• The task
Find the line containing "[00:00:02.82 to 00:00:03.76]", then print it and each following line through the end of the records, exactly and with nothing added; leave out any pictures.

• Material provided
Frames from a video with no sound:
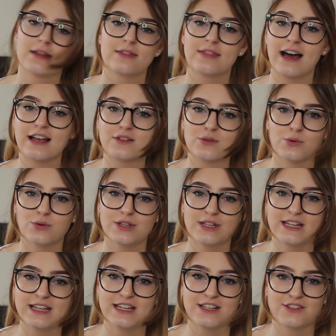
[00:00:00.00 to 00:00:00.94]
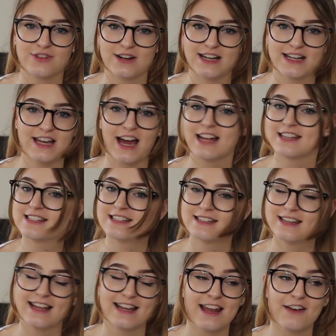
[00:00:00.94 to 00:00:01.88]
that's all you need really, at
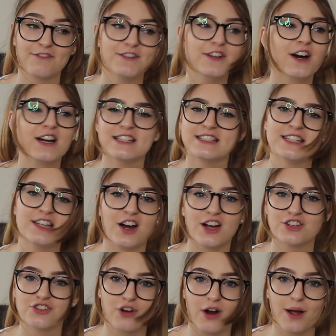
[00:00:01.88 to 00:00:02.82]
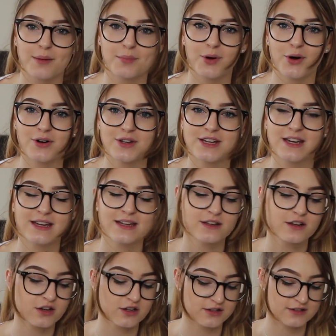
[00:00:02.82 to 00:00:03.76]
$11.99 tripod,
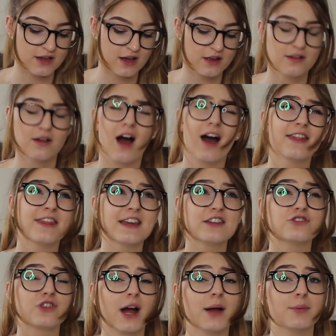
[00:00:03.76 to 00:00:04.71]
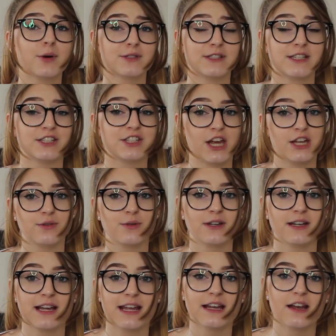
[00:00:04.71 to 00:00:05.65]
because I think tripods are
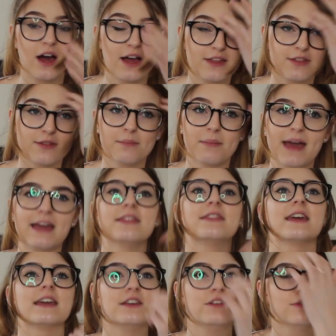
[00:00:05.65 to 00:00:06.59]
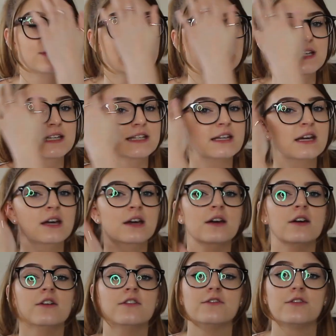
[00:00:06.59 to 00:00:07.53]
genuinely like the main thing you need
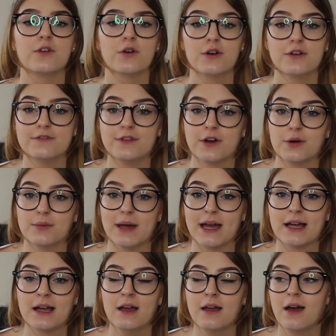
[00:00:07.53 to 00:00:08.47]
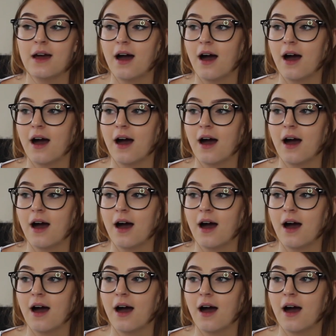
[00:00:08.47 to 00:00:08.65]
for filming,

• Response to the exercise
[00:00:02.82 to 00:00:03.76]
$11.99 tripod,
[00:00:03.76 to 00:00:04.71]
[00:00:04.71 to 00:00:05.65]
because I think tripods are
[00:00:05.65 to 00:00:06.59]
[00:00:06.59 to 00:00:07.53]
genuinely like the main thing you need
[00:00:07.53 to 00:00:08.47]
[00:00:08.47 to 00:00:08.65]
for filming,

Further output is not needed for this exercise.